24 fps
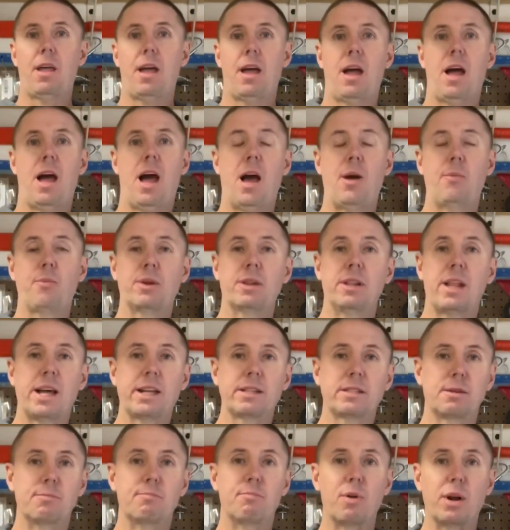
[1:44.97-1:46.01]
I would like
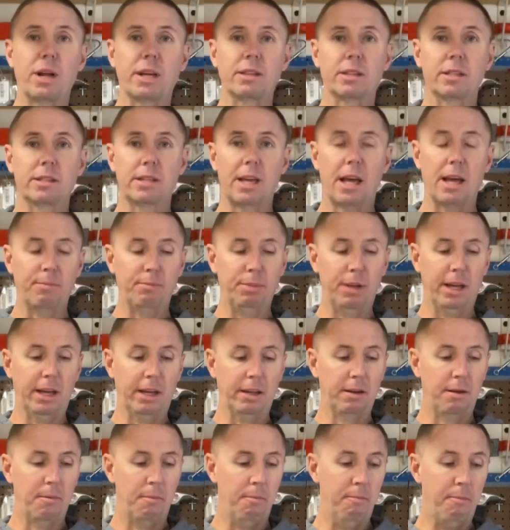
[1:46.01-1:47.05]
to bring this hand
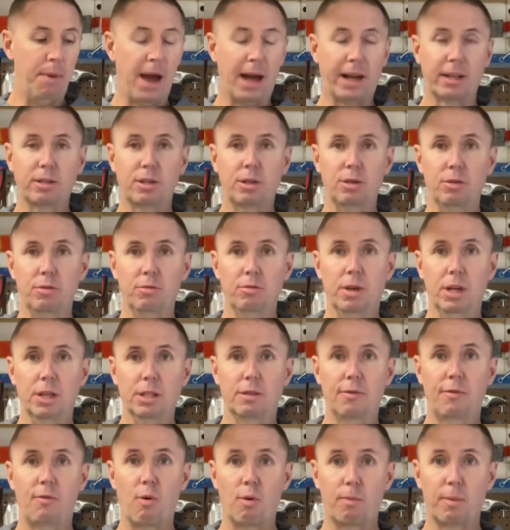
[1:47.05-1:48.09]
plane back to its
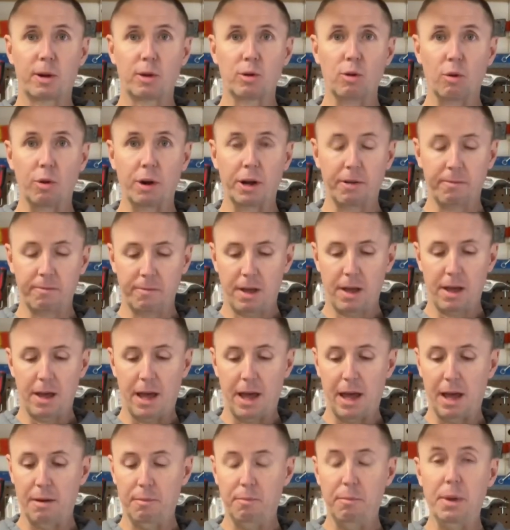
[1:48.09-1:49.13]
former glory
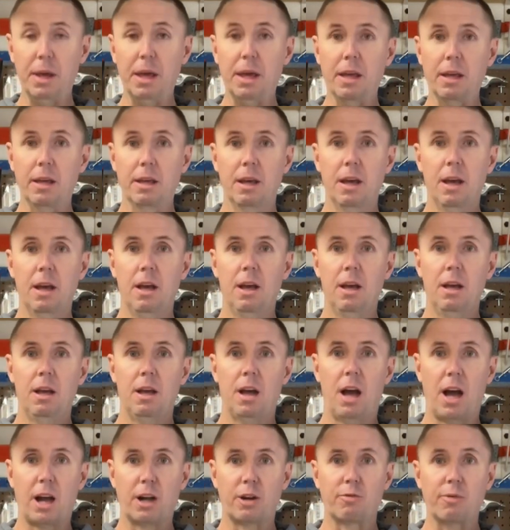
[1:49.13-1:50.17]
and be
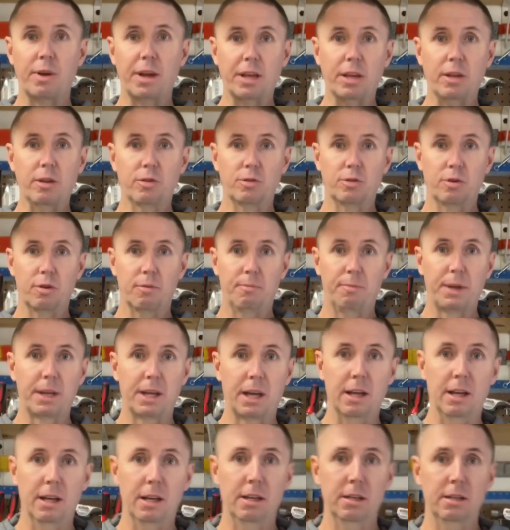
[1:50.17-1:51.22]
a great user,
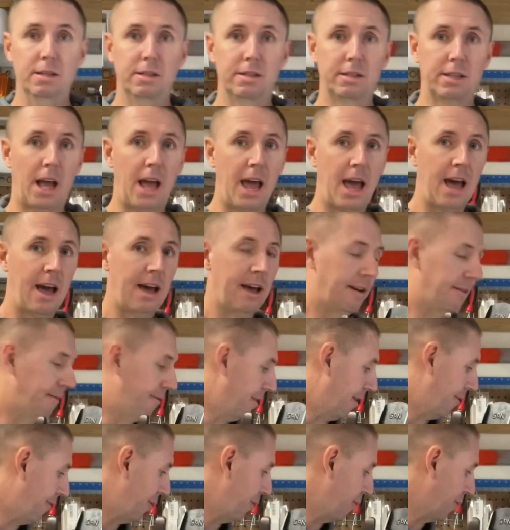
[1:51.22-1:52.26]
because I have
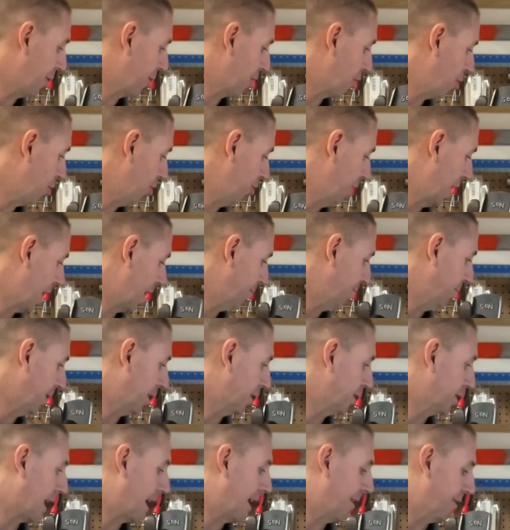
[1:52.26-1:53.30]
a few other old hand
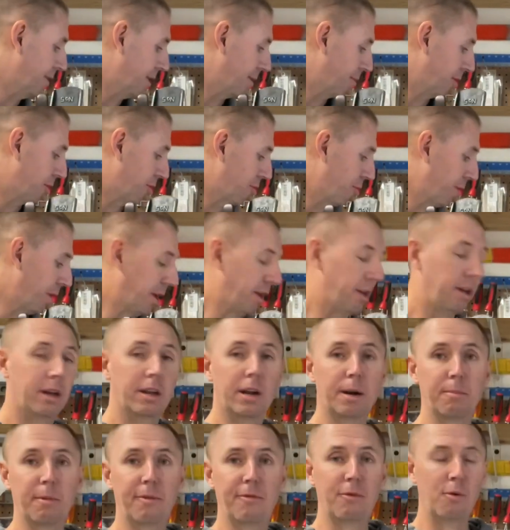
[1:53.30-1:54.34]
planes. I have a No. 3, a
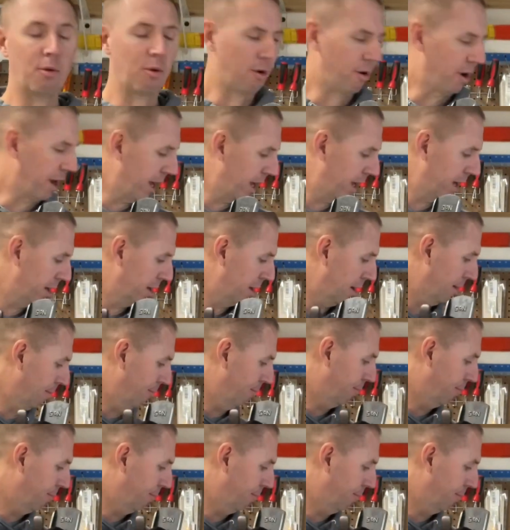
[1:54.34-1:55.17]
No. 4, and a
--
(WHAT NEEDS TO BE DONE) All entries above are to be reproduced exactly, with no pictures.

(EXPECTED ANSWER)
24 fps
[1:44.97-1:46.01]
I would like
[1:46.01-1:47.05]
to bring this hand
[1:47.05-1:48.09]
plane back to its
[1:48.09-1:49.13]
former glory
[1:49.13-1:50.17]
and be
[1:50.17-1:51.22]
a great user,
[1:51.22-1:52.26]
because I have
[1:52.26-1:53.30]
a few other old hand
[1:53.30-1:54.34]
planes. I have a No. 3, a
[1:54.34-1:55.17]
No. 4, and a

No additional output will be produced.